-- Opening Marker --

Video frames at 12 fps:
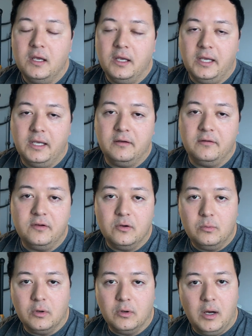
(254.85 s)
And until
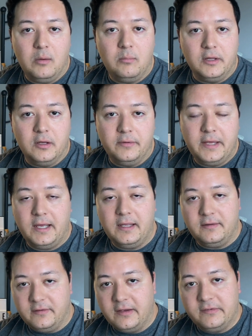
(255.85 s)
we're well below that and
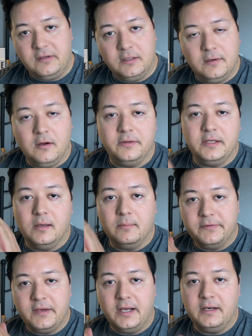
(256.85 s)
testing it on the
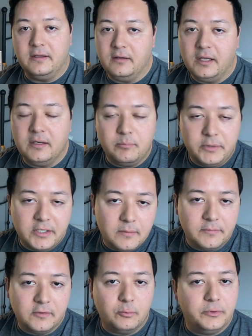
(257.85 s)
upside and it becomes
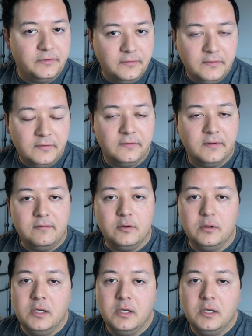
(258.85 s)
a resistance level,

-- Closing Marker --

Each entry above must be duplicated precisely; none of the pictures may be included.

Video frames at 12 fps:
(254.85 s)
And until
(255.85 s)
we're well below that and
(256.85 s)
testing it on the
(257.85 s)
upside and it becomes
(258.85 s)
a resistance level,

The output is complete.